Enterprise-Record (Chico)

Biden and NATO to beef up force posture amid Russian aggression

- By Zeke Miller and Aamer Madhani

President Joe Biden opened his threeday visit to a NATO summit Tuesday by pledging to beef up the American military presence in Europe as he denounced Russia’s Vladimir Putin for trying to “wipe out” Ukrainian culture in the ongoing war in eastern Europe.

Biden, in talks with Spanish Prime Minister Pedro Sánchez, detailed plans to increase the number of Navy destroyers based in Rota, Spain, from four to six. Biden said the move was one of multiple announceme­nts that he and NATO allies would make during the summit to help bolster the alliance in the region.

Biden arrived in Spain for the summit amid an intense barrage of Russian fire across Ukraine— including a horrific missile attack on a shopping mall in Kyiv on Monday — and growing weariness over the grinding war that is battering the global economy.
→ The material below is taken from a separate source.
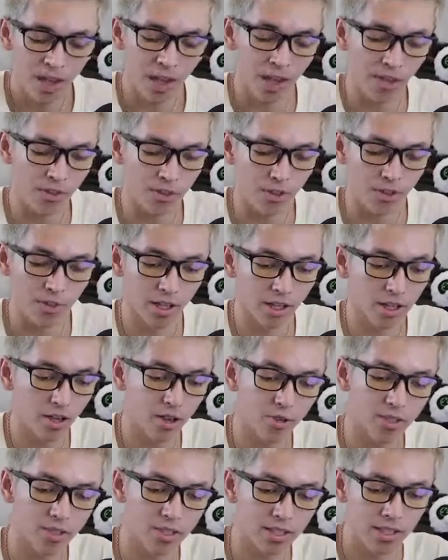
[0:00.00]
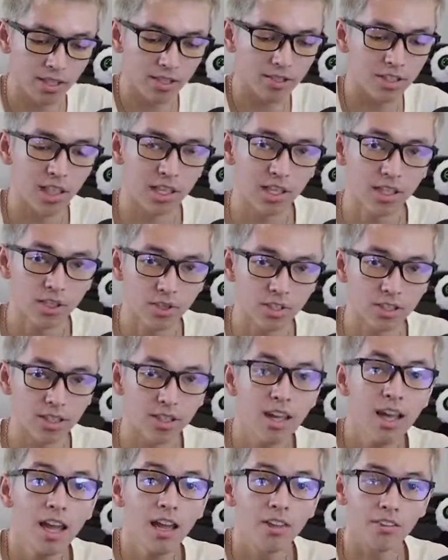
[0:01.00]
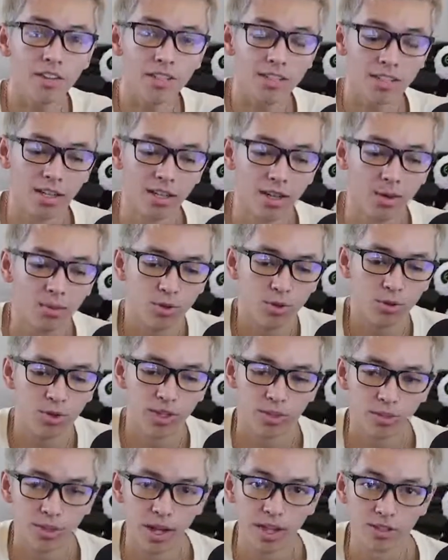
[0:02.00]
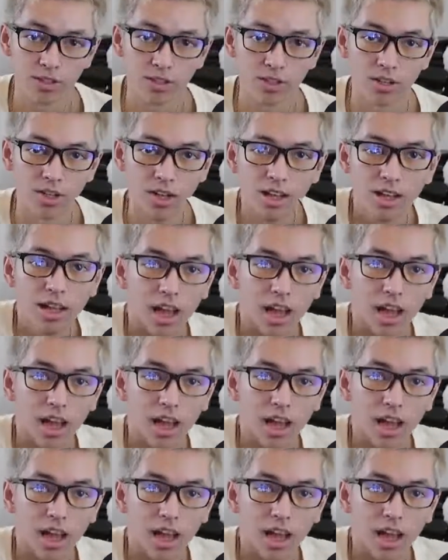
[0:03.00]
and then they'll be like, oh, this is actually kind of interesting, and they sign up to be an ambassador.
“Sometimes I think Putin’s objective is just to literally change the entire culture — wipe out the culture of Ukraine (with) the kinds of actions he’s taking,” Biden said after meeting with Sánchez.

White House national security adviser Jake Sullivan said the destroyers’ move “will help increase the United States’ and NATO’s maritime presence.”

“The president said before the war started that if Putin invaded Ukraine, the United States and NATO would enhance the force posture on the eastern flank, not just for the duration of the crisis, but to address the change in the strategic reality that that would present,” Sullivan added.

Biden is looking to use this week’s NATO summit to shore up allies amid signs of fractures in the western alliance. After heaping an avalanche of sanctions on the Russian economy and funneling billions of dollars of weaponry into Ukraine in the face of Russian aggression, NATO partners are showing signs of strain as the cost of energy and other goods has skyrockete­d.

As the U.S. president departed for the NATO meeting from the German Alps, where he met this week with leaders of the Group of Seven leading economies, French President Emmanuel Macron said that the prices are putting European economies in an “untenable” situation. Ukrainian President Volodymyr Zelenskyy, who addressed the G-7, has worried that the West has become fatigued by the cost of the war.

The U.S. has been building up its presence since shortly before the Russian invasion in late February, adding about 20,000 troops to the 80,000 who were previously in Europe. And the U.S. has signaled that the Russian invasion will have reverberat­ions on its and NATO allies’ defense posture for years to come.